● Problem statement: Return the entries below in their exact form, leaving the pictures out.

Source material Start Marker

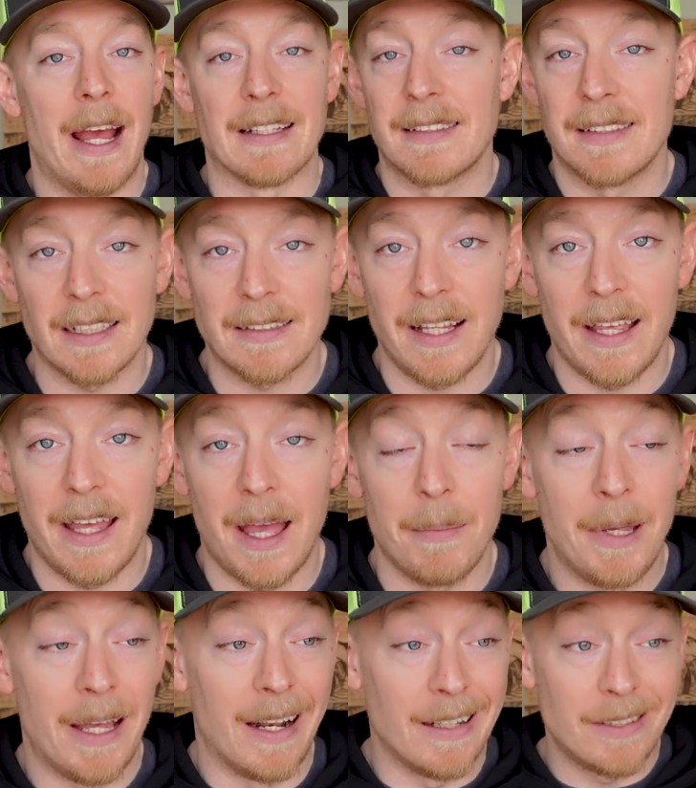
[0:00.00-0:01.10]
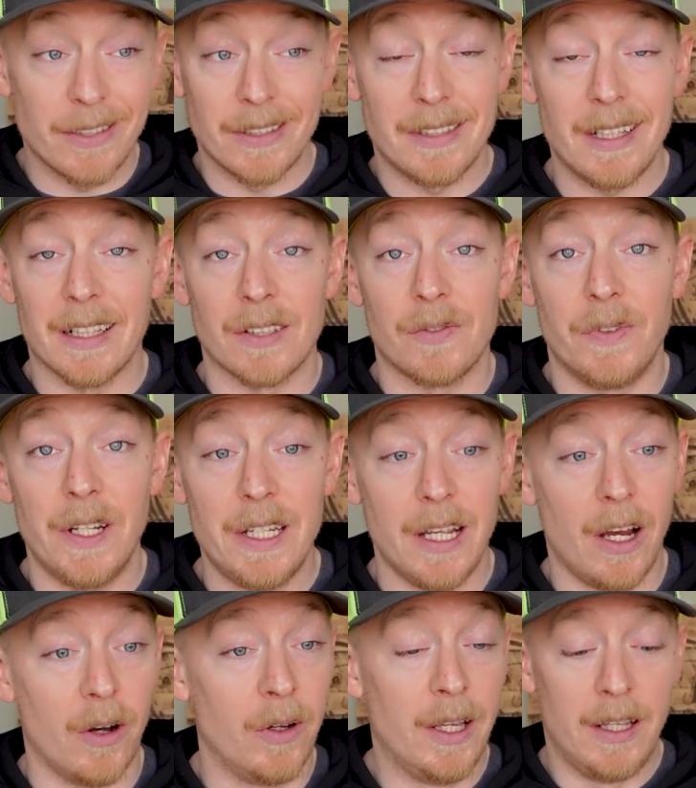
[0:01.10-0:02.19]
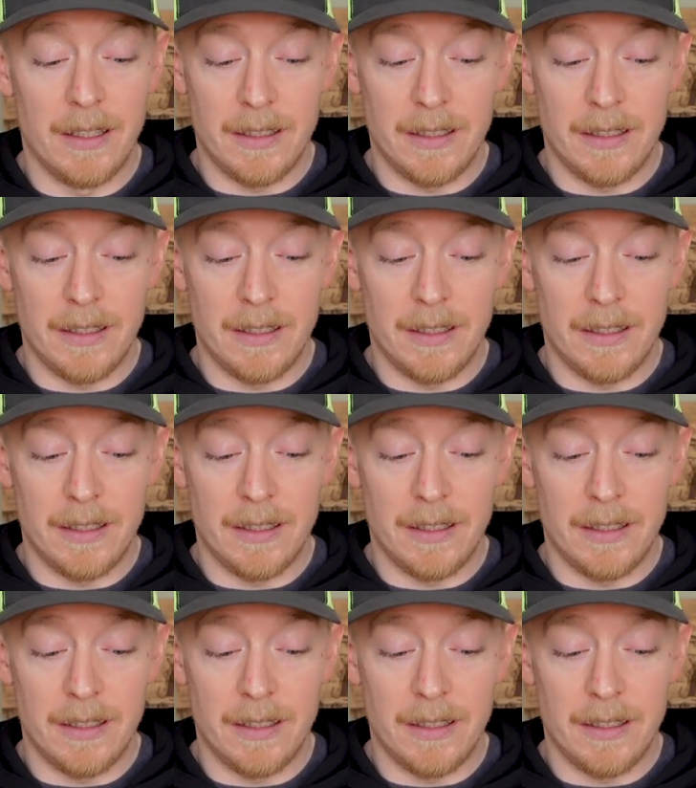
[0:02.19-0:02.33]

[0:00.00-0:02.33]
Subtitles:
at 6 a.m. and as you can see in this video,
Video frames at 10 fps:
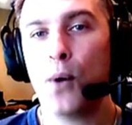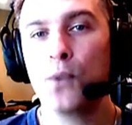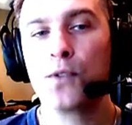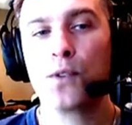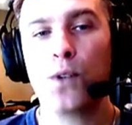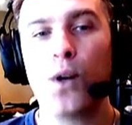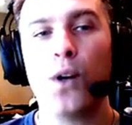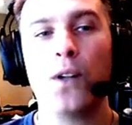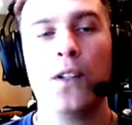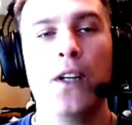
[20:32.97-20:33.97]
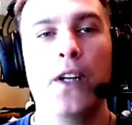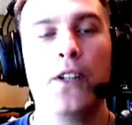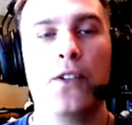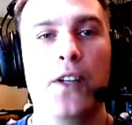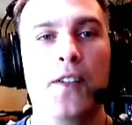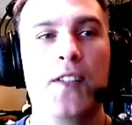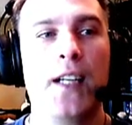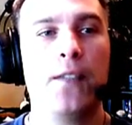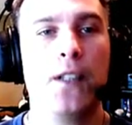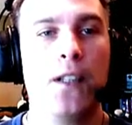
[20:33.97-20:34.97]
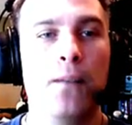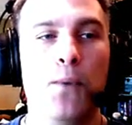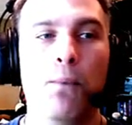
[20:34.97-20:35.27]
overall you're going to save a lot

Source material End Marker

● Output of the exercise:
[0:00.00-0:01.10]
[0:01.10-0:02.19]
[0:02.19-0:02.33]

[0:00.00-0:02.33]
Subtitles:
at 6 a.m. and as you can see in this video,
Video frames at 10 fps:
[20:32.97-20:33.97]
[20:33.97-20:34.97]
[20:34.97-20:35.27]
overall you're going to save a lot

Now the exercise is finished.